Okay, so there are exceptions to every rule, and I do let the Instant Pot do the work for me from time to time (mainly when I’m cooking white rice) but for the most part, I use the manual setting. There is not one time for “meat” or “chili”…it just depends on what you are making and how much. I like to make my own rules.
7. Don’t use the rice setting for brown rice!
Brown rice cooks much more slowly than white rice, and the “rice” setting is made for white rice! Don’t undercook your brown rice. Nobody wants that.
6. You can cook pasta right in the Instant Pot – no need for draining.
A lot of my favorite recipes call for cooking the pasta right in the Instant Pot. It’s just like stovetop macaroni and cheese – you use way less liquid than you would typically think to use and the pasta soaks it up like a sponge. This is not only super easy, it also gives your pasta a ton of flavor. You need slightly more liquid than pasta, so if you are making 2 1/2 cups of pasta (about 4 servings), then you need 3 cups of liquid. And you only need to cook the pasta under pressure for about 5 minutes. If you use tomato sauce in your recipe (like my cheesy chili mac), you need even less liquid.
5. If you still want to do slow cooking in your Instant Pot, there’s a special slow cooker lid you can buy.
And it costs less than $15, so I’d do it even if you don’t plan on using it all that often. When I first got my IP, I just found it to be a pretty gigantic pain to constantly have to unscrew the lid if I was checking on my food. I use the slow cooker lid when I’m using my Instant Pot just as a regular pot to cook (see #4) and I want to speed up the time it takes to heat up the contents.
4. You can use your Instant Pot to cook things instead of cooking on your stovetop.
As in, you don’t have to use it as a slow cooker or a pressure cooker. Why would one do this, you might ask, when one has access to a stovetop? Well, for one, maybe you’ve run out of space on your stovetop. For example, it could be pretty useful on Thanksgiving. For me, though, this comes in most handy in the dead of summer when I don’t want to turn the ceiling fan off so I can cook something on my stovetop. I boiled pasta in my Instant Pot more times than I could count this past summer!
3. Sauté your food first for better flavor.
I’ve used this trick for years when slow cooking foods…the caramelization that occurs on the outside of foods when you sauté them is flavor gold. It always annoyed me that I had to dirty another pan, though…so the Instant Pot is right up my alley.
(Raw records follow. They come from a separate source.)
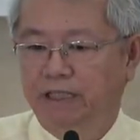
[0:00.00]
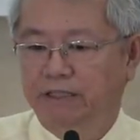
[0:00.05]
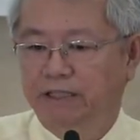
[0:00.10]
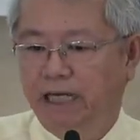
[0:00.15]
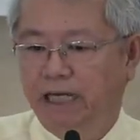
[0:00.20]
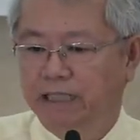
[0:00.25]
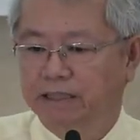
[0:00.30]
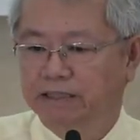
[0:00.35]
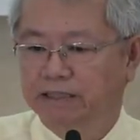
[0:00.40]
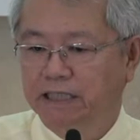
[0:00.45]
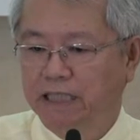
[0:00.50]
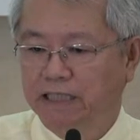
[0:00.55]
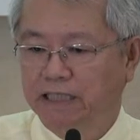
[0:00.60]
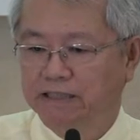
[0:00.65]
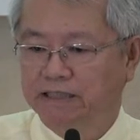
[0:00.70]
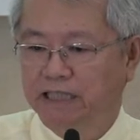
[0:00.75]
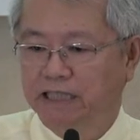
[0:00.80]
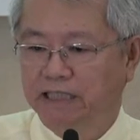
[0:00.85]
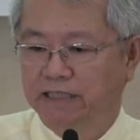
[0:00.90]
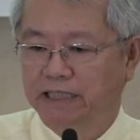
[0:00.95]
Christ
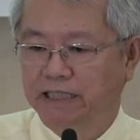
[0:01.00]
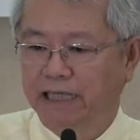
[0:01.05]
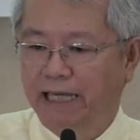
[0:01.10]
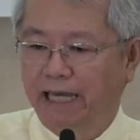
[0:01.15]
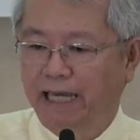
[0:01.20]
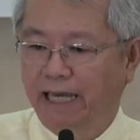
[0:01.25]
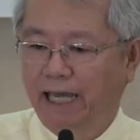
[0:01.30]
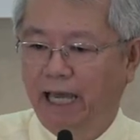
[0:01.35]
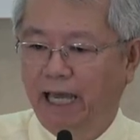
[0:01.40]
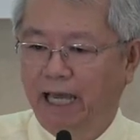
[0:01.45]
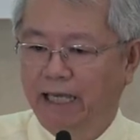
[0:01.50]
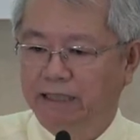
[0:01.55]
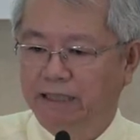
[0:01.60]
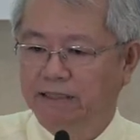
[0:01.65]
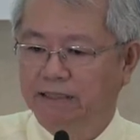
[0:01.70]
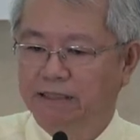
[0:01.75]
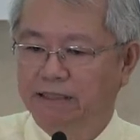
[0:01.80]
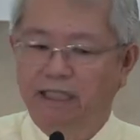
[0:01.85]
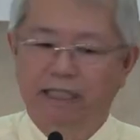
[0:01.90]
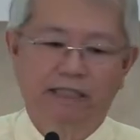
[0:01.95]
says that the
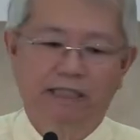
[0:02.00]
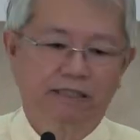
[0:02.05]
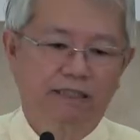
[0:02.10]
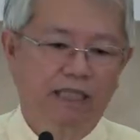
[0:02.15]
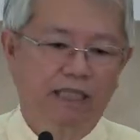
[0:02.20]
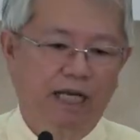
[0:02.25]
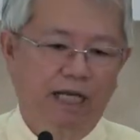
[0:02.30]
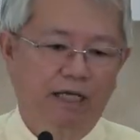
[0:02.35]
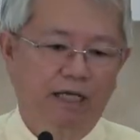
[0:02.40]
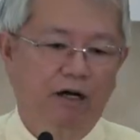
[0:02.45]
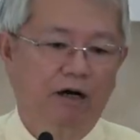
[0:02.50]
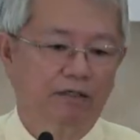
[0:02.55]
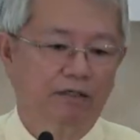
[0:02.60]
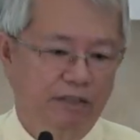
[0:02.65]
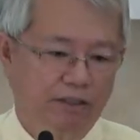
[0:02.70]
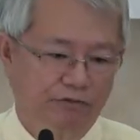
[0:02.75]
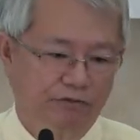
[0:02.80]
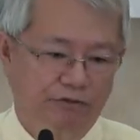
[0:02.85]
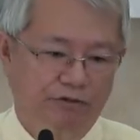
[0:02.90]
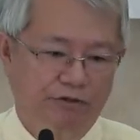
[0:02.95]
axe is laid on
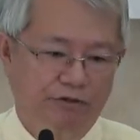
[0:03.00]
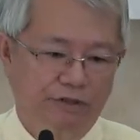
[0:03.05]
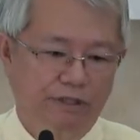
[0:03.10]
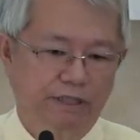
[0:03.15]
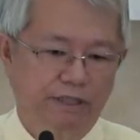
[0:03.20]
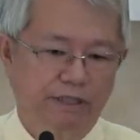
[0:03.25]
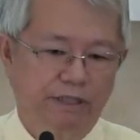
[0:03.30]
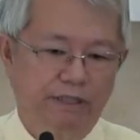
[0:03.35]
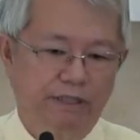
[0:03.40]
the road.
I just sauté my meats, onions, whatever, in the Instant Pot using the sauté function (I guess that was probably obvious) until it reaches the color I like, then I follow the remaining steps of my recipe.
2. The sealing ring gets stinky…but you can get the smell out.
Honestly, it really doesn’t bother me all that much. It’s not like the smell gets in my food. A lot of people have told me that they can’t stand that about their Instant Pot, though, and it’s surprisingly easy to get the smell out. Some websites I’ve looked at say to just put it on the top rack of your dishwasher, but I am not really keen on putting a rubber gasket in the dishwasher. Instead, you can steam your sealing ring with a cup of white vinegar. If you have two sealing rings, you can do this right in your Instant Pot…but obviously, if you only have one, you won’t be able to do that (since you need the sealing ring to steam in the IP). Just do it for 3-5 minutes in a pot on your stovetop – and be sure to use a steamer basket so the ring doesn’t sit right in the hot liquid!
1. Cut large cuts of meat into smaller pieces before pressure cooking them in the Instant Pot.
I cannot stress this enough. If you throw a whole roast in there, you will be sad because it will be tough and impossible to eat. If you cut that roast into 4-6 pieces, though, you’ll have a whole different story. If I buy bone-in roasts, I try to cut the meat away from the bone. Smaller cuts like chicken thighs and even certain steaks can be put in whole.
These 10 things have helped the Instant Pot take its place as the number one cooking tool in my kitchen. What are your favorite Instant Pot tips and tricks?